*** Supplied material Section Begins ***

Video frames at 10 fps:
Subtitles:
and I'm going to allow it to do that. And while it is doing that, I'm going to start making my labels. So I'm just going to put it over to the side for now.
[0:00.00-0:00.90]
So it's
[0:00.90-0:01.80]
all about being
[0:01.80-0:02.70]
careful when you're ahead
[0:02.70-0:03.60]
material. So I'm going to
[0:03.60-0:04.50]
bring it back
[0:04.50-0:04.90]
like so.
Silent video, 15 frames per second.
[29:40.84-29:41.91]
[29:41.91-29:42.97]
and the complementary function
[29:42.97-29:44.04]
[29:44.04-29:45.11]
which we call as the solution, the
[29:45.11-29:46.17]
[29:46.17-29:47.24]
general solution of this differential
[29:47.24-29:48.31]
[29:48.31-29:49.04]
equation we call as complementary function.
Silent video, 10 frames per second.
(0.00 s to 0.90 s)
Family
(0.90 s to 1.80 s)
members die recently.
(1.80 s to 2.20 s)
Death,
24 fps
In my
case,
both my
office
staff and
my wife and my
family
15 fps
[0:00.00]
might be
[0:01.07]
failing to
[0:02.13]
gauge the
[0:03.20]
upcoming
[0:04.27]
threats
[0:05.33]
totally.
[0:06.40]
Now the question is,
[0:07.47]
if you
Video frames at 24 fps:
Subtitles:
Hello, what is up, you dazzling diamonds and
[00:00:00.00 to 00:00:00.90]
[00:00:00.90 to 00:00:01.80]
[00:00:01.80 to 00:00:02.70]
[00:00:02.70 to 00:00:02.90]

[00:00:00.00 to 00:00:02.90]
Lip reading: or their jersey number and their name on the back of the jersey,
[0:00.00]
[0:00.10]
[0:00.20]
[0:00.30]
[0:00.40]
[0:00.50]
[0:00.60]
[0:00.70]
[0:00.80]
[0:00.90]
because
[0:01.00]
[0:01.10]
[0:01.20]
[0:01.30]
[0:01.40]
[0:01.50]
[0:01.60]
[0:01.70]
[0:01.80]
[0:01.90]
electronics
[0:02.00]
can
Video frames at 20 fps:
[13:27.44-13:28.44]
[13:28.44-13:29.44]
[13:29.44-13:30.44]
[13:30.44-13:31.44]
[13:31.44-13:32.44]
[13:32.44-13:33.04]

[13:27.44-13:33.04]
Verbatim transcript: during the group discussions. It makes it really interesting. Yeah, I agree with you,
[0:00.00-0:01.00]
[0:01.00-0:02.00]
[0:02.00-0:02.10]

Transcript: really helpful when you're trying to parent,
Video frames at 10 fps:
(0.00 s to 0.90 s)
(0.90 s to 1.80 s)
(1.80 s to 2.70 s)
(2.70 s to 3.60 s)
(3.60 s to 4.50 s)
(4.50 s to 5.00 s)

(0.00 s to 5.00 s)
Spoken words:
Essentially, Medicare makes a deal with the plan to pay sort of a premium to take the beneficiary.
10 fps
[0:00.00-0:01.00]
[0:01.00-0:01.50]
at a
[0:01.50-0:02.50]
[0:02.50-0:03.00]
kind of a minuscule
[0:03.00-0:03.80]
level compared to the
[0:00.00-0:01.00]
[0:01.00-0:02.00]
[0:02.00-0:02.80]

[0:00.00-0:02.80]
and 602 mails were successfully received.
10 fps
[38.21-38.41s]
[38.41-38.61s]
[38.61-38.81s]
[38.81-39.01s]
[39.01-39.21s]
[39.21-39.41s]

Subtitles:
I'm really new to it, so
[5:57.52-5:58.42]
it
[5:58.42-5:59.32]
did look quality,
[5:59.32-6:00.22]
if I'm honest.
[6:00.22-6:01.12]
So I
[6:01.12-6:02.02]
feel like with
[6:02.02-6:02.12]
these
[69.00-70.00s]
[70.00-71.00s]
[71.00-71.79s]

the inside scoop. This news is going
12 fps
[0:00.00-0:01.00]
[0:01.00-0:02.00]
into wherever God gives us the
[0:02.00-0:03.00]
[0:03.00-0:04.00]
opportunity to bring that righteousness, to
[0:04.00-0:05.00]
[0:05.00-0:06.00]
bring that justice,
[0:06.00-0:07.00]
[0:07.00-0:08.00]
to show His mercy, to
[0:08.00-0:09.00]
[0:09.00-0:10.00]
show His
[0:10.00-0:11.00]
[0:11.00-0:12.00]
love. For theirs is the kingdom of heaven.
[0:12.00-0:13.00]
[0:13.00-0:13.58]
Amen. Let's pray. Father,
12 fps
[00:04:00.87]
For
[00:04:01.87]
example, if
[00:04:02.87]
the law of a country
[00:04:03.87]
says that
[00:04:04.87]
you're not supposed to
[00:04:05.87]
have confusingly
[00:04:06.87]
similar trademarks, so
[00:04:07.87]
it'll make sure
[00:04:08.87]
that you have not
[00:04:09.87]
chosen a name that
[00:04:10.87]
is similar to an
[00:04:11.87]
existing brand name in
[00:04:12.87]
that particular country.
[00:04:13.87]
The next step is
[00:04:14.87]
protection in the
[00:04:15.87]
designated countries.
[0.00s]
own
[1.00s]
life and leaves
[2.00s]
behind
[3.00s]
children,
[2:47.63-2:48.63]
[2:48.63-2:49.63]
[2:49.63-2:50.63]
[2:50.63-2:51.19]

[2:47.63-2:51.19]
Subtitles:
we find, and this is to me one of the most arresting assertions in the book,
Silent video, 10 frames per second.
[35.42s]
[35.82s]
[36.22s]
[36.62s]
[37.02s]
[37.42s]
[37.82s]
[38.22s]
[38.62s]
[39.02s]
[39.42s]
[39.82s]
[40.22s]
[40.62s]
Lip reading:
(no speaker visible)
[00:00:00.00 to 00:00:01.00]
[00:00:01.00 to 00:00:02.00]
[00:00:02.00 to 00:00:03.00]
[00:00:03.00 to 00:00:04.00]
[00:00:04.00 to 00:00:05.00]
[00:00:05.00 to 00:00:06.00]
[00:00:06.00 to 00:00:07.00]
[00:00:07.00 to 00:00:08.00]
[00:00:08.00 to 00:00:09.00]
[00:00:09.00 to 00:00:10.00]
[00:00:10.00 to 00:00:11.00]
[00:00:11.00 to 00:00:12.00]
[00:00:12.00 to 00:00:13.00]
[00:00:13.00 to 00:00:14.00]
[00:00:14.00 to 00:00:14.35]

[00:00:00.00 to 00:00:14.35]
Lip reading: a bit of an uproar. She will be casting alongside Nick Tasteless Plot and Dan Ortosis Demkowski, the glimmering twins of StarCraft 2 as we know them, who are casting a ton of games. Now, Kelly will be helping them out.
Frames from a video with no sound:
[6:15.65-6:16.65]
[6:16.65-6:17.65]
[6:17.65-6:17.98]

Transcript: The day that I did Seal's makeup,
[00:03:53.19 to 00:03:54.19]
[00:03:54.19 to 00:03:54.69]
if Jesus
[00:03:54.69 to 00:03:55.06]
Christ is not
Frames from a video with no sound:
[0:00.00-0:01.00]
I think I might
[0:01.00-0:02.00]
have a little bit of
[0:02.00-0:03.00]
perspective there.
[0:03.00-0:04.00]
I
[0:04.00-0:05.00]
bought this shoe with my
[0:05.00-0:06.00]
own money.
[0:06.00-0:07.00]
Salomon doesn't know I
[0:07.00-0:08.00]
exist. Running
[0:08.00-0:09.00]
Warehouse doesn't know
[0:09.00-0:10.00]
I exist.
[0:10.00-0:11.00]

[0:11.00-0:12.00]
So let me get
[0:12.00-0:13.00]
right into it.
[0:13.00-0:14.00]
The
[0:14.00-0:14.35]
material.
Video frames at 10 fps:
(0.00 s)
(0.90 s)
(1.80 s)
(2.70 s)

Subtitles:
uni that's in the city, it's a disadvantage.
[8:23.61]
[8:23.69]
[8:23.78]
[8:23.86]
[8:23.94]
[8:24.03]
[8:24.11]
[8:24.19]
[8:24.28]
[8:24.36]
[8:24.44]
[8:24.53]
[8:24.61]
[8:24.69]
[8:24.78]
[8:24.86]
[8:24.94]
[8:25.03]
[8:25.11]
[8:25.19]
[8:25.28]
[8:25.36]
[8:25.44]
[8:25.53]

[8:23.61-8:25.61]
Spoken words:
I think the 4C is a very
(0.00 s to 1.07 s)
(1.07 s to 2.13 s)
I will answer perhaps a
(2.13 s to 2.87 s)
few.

*** Supplied material Section Ends ***

:: Brief ::
Needed here are the exact lines from the start of the material through the line that contains "[29:45.11-29:46.17]", and no others.

:: Answer to this exercise ::
Video frames at 10 fps:
Subtitles:
and I'm going to allow it to do that. And while it is doing that, I'm going to start making my labels. So I'm just going to put it over to the side for now.
[0:00.00-0:00.90]
So it's
[0:00.90-0:01.80]
all about being
[0:01.80-0:02.70]
careful when you're ahead
[0:02.70-0:03.60]
material. So I'm going to
[0:03.60-0:04.50]
bring it back
[0:04.50-0:04.90]
like so.
Silent video, 15 frames per second.
[29:40.84-29:41.91]
[29:41.91-29:42.97]
and the complementary function
[29:42.97-29:44.04]
[29:44.04-29:45.11]
which we call as the solution, the
[29:45.11-29:46.17]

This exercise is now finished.